There is a scene in The Hunt for Red October when Captain Marko Ramius, played wonderfully by the late, great Sean Connery, says of a pending nuclear standoff: “Once more, we play our dangerous game, a game of chess against our old adversary – The American Navy.” We were reminded of that scene this week when the U.S. Food and Drug Administration (FDA) issued warning letters to companies selling over-the-counter (OTC) drugs for pain relief that contained CBD. Yet another chapter in a cat-and-mouse affair between federal regulators and a segment of the hemp community that consistently tests the legal limits of this still-maturing industry. As in the movie, the stakes are substantial. Unlike Hollywood, the FDA does not consider this a game.

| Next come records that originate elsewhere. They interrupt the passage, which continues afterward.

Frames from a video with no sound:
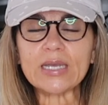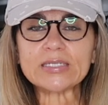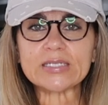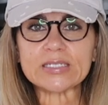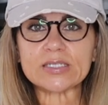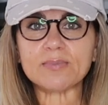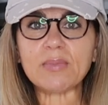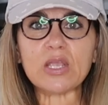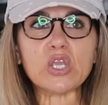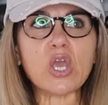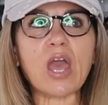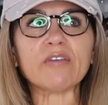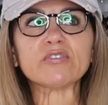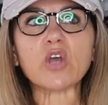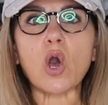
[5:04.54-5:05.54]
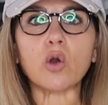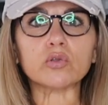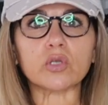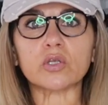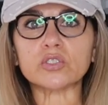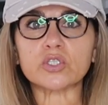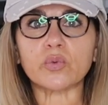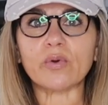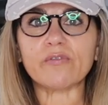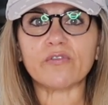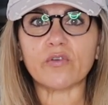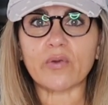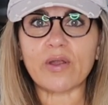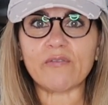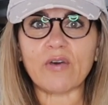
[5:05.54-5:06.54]
It doesn't mean you have to hold on to it
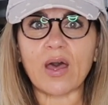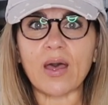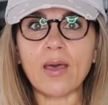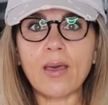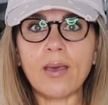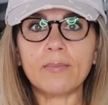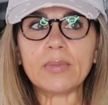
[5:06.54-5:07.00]
forever.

While the 2018 Farm Bill legalized the production of hemp at the federal level, hemp products intended for human or animal consumption are still subject to the Food, Drug, and Cosmetic Act (FDCA) and regulations promulgated by the FDA, as well as the Federal Trade Commission Act (FTCA) and regulations promulgated by the Federal Trade Commission (FTC). Products containing CBD – including edibles, tinctures, and oils – have been in the FDA and FTC’s regulatory crosshairs since April 2019, when those agencies issued warning letters to three companies marketing their CBD products as treatments and cures for a variety of diseases and illnesses. We discussed these letters in a previous blog post, where we summarized key federal laws that govern the labeling and advertising of CBD products and provided a list of marketing dos and don’ts for CBD companies. Perhaps the biggest “don’t” is this – don’t make claims that a CBD product “can prevent, treat, or cure” or a disease. Such marketing causes a product to be considered a “drug” under the FTCA, and a CBD product cannot be marketed as a drug absent FDA approval.

Since April 2019, some companies have continued to make improper health-based claims about their CBD products, and the FDA and FTC have issued dozens of similar warning letters based, in large part, on such improper claims, which we have discussed in previous blog posts (here and here). And the FDA shows no signs of slowing down.

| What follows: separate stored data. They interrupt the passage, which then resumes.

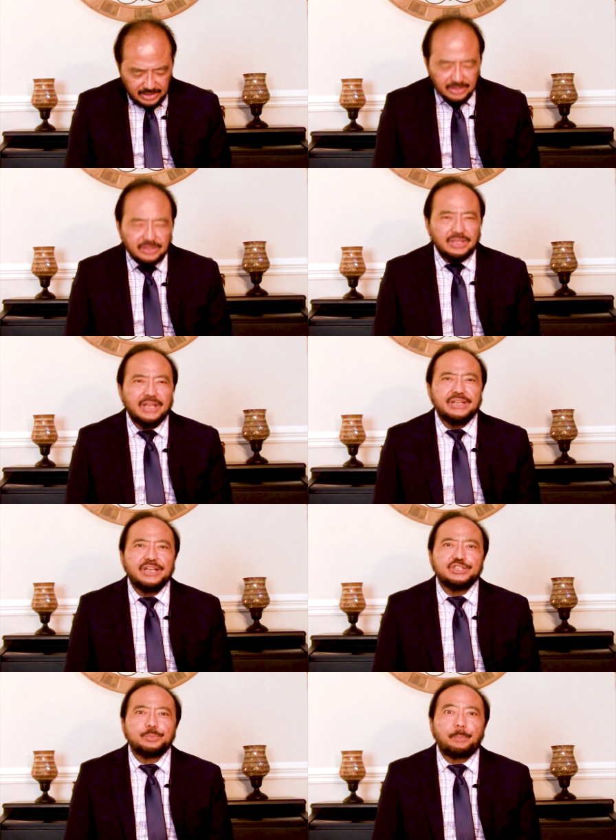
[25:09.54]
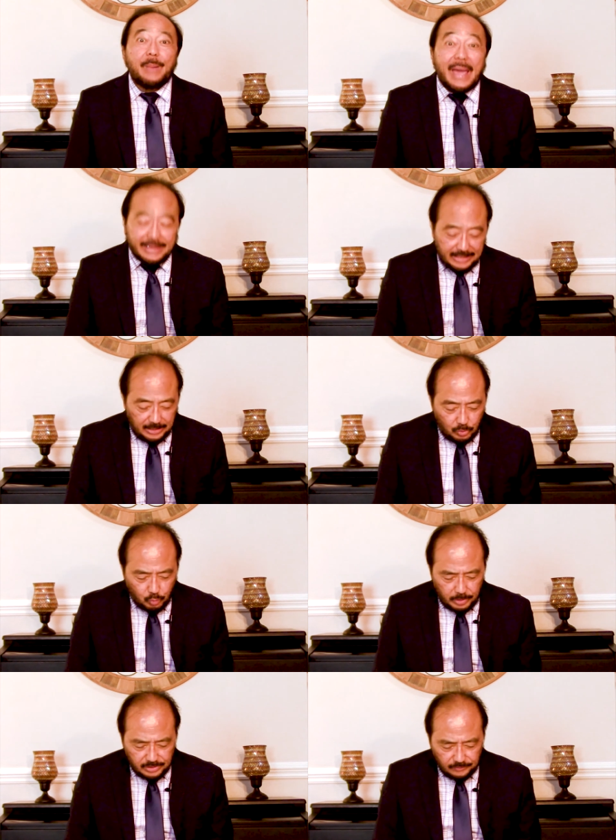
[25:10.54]
Then they spat into
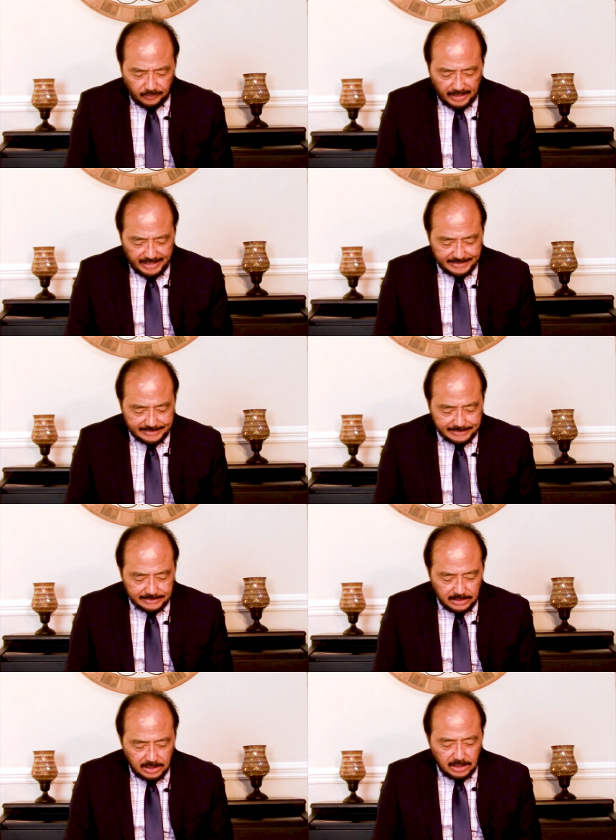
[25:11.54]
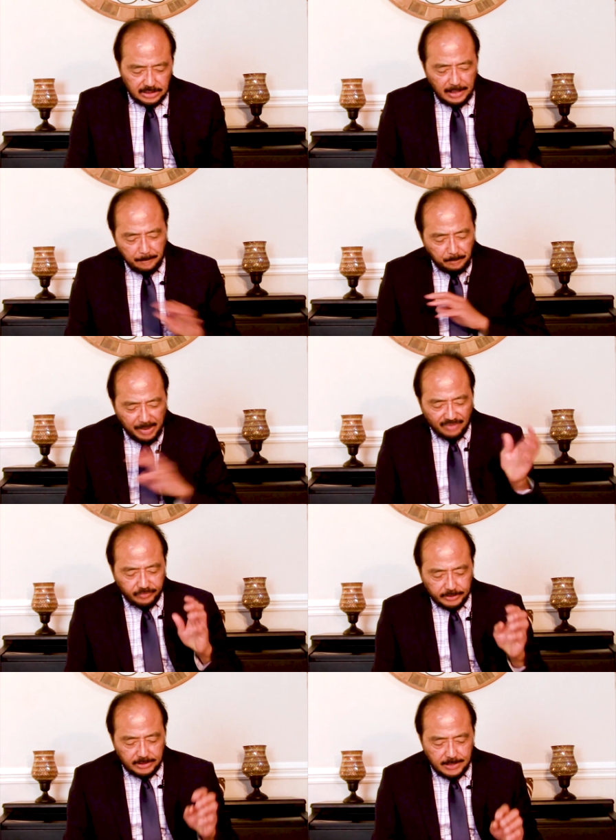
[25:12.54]
his face. They
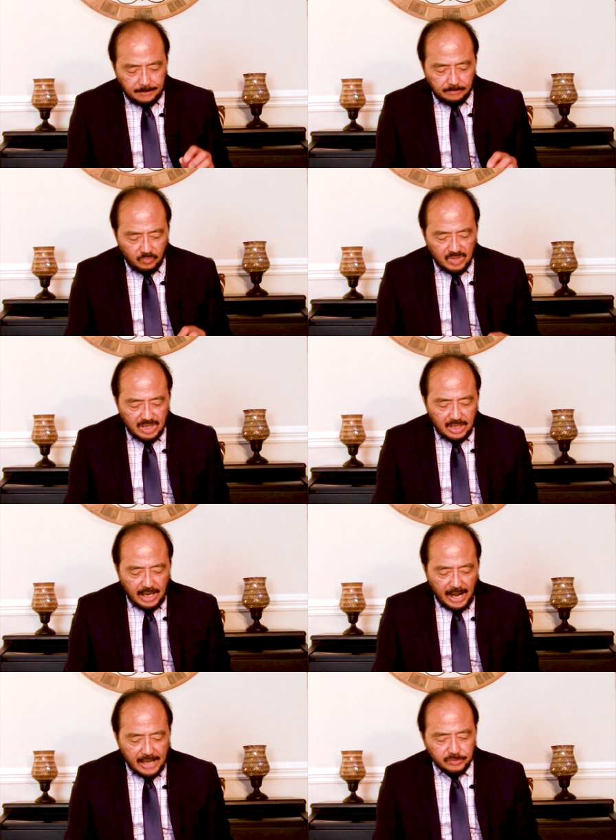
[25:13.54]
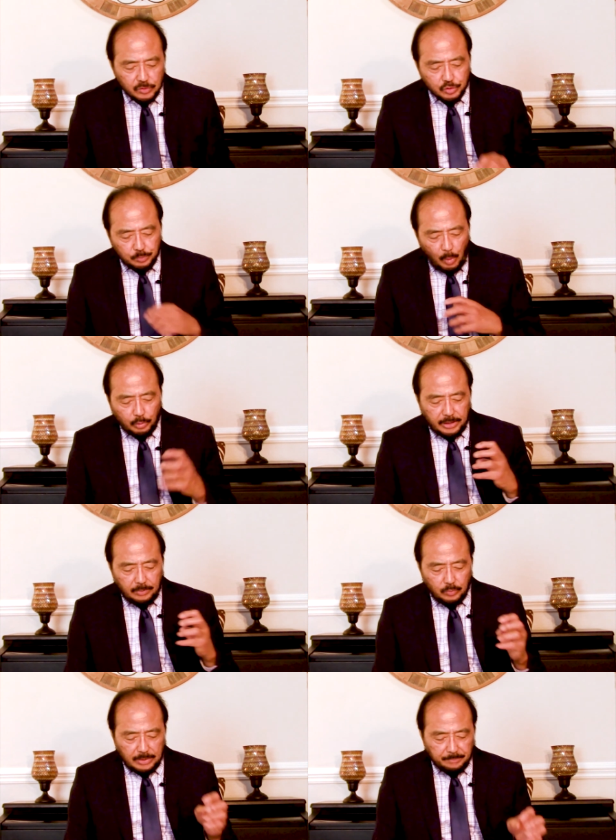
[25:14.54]
buffeted him. Others smote
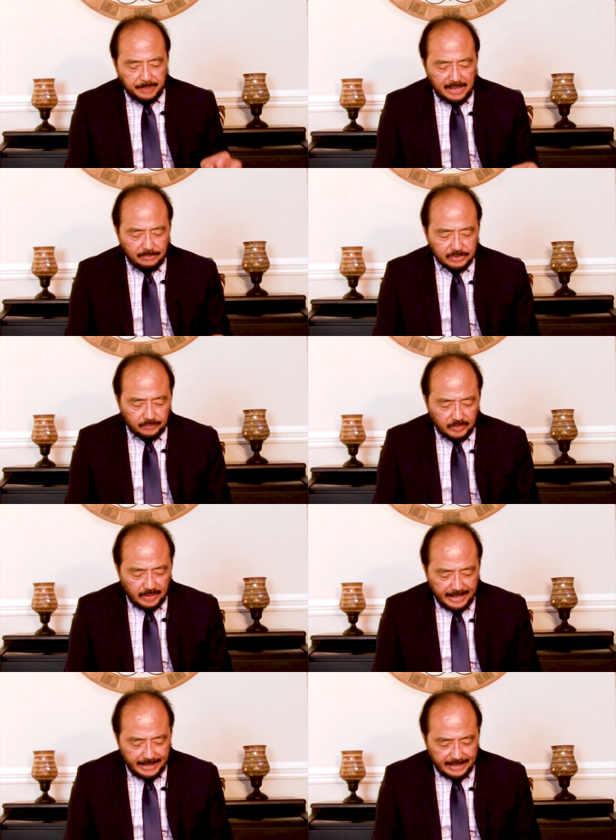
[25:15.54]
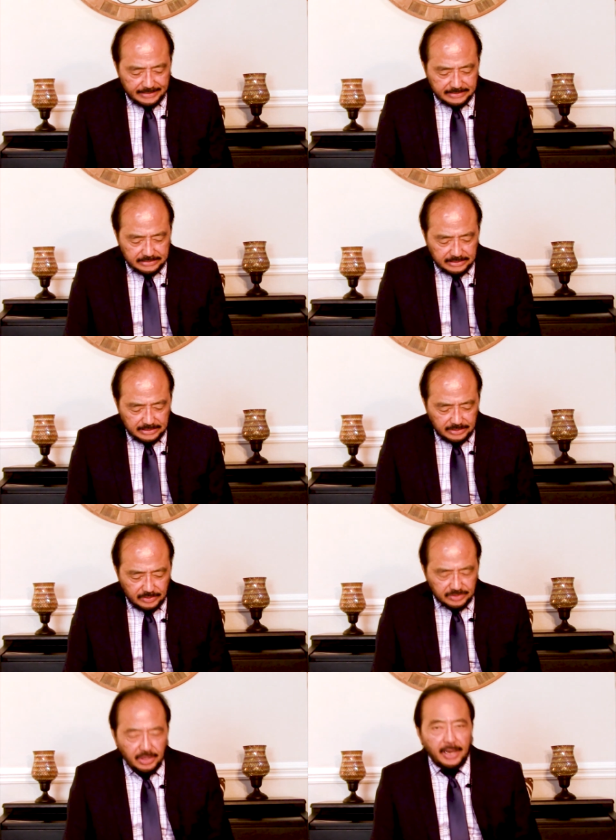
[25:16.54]
him with the palms of their hands,
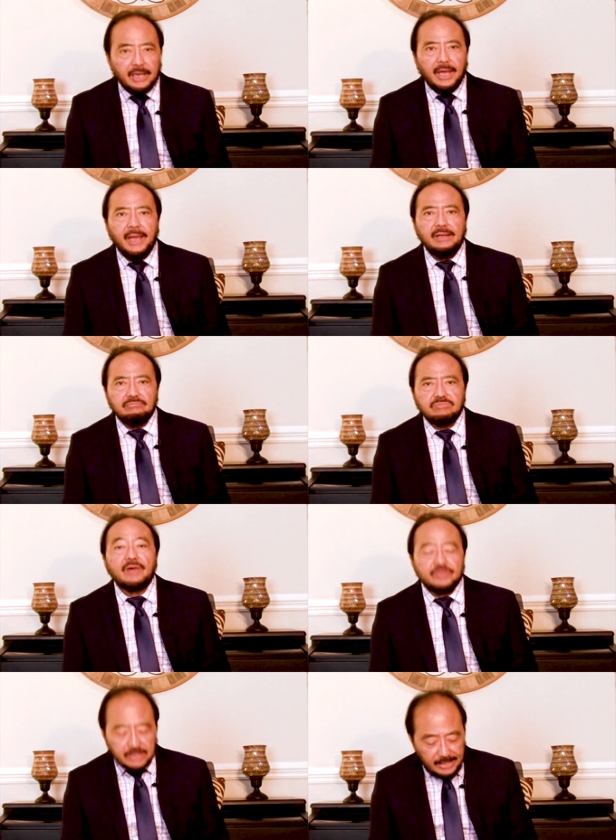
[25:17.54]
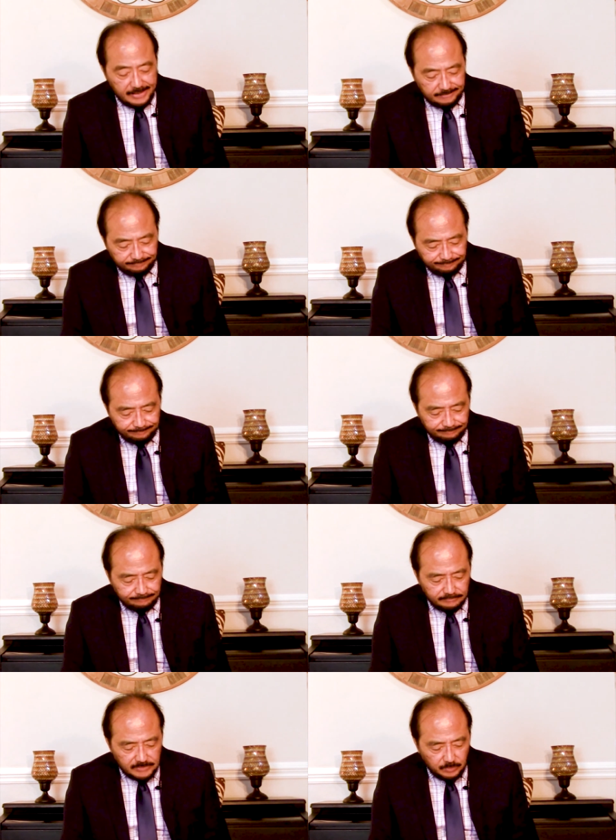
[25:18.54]
saying, Hey, prophesy,
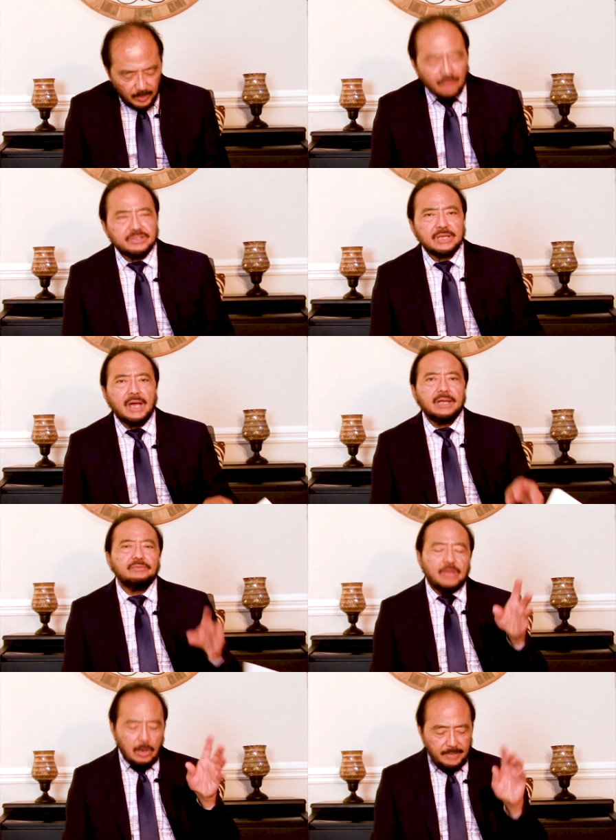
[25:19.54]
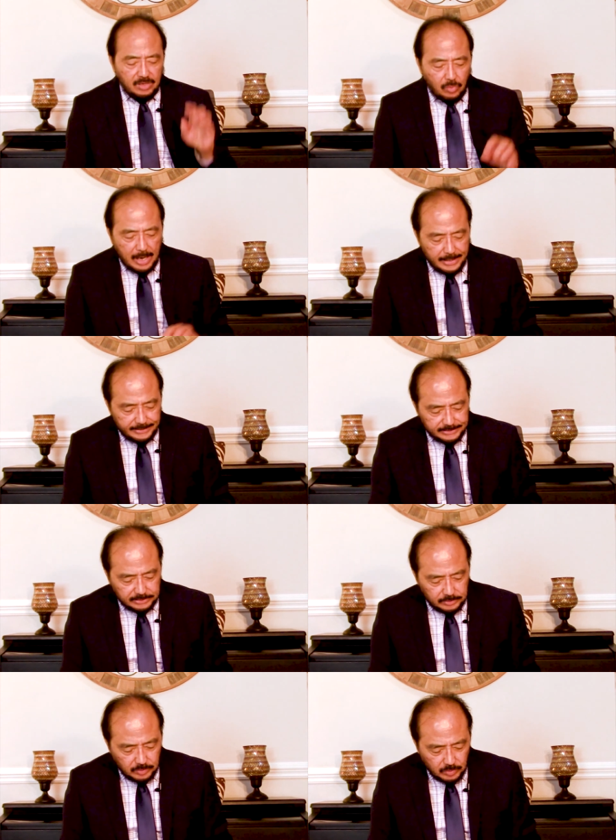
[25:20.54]
prophesy if thou be Christ.
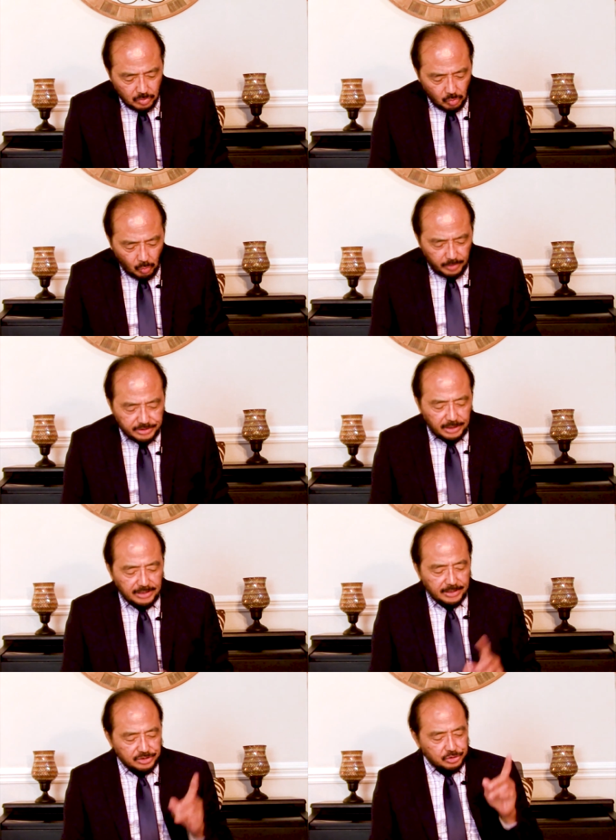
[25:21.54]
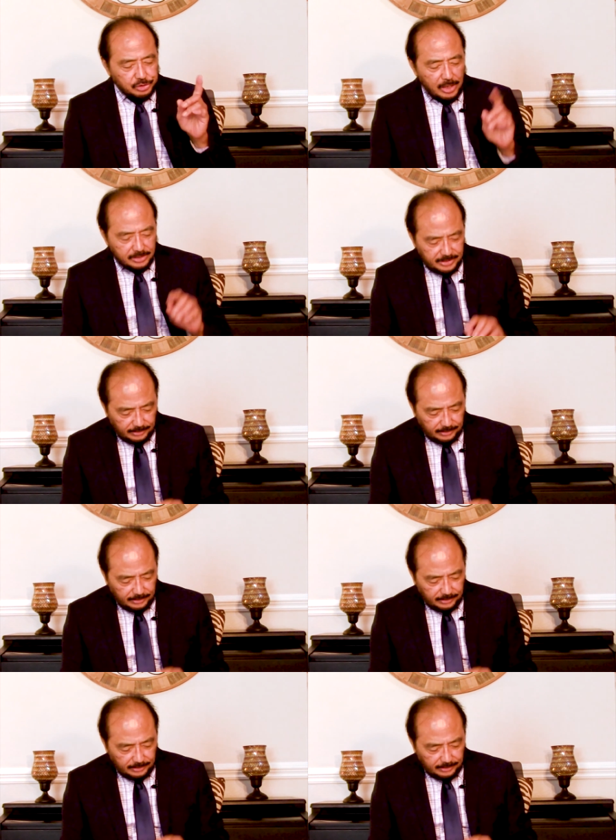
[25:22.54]
Who is he that struck thee?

On March 22, 2021, the FDA issued two warning letters (available here and here) to companies that the FDA alleged were “illegal[ly] marketing … unapproved drugs labeled as containing CBD.” These companies were marketing OTC pain relief drugs that listed CBD as an inactive ingredient. The FDA determined those listings were misnomers – “[a]lthough CBD is listed as an inactive ingredient … the product labeling clearly represents CBD as an active ingredient, which is a component of a drug intended to furnish pharmacological activity or other direct effects in the diagnosis, cure, mitigation, treatment, or prevention of disease, or to affect the structure or function of the body[.]” The FDA further noted that CBD cannot be listed as an “inactive” ingredient for several reasons, including that it “has known pharmacological activity with demonstrated risks.”

There are a few important takeaways from the FDA’s latest action:

  • If anyone was hoping the FDA would simply stop enforcing federal hemp policy with the advent of the Biden administration, that hope should be dashed. Although President Joe Biden has yet to name a permanent FDA commissioner – Dr. Janet Woodcock has been serving as acting commissioner since Jan. 20 – this newest development is a clear indication that the agency does not intend to stop policing the industry, and CBD companies in particular.
  • The cat-and-mouse game continues. First, CBD companies marketed products by making health claims about CBD’s benefits. The FDA and FTC stepped in. Now, CBD companies are marketing products by making health claims but listing CBD as an inactive ingredient (wink). FDA is again stepping in. Look for this pattern to repeat itself, as some CBD companies test the limits of the FDA’s regulations and, perhaps more importantly, enforcement capabilities.
  • The warning letters also detailed the robust FDA inspections prompted by these companies’ improper health claims and marketing and the laundry list of violations the FDA discovered in those inspections, including the companies’ failure to comply with Current Good Manufacturing Processes. This portion of the letters serves as an important reminder that improper health-based claims appear to be the FDA’s focus, but they often serve as the tip of the spear. Just because the FDA initially homes in on a company’s health-based claims does not mean the scope of the FDA’s investigation will be limited to those claims.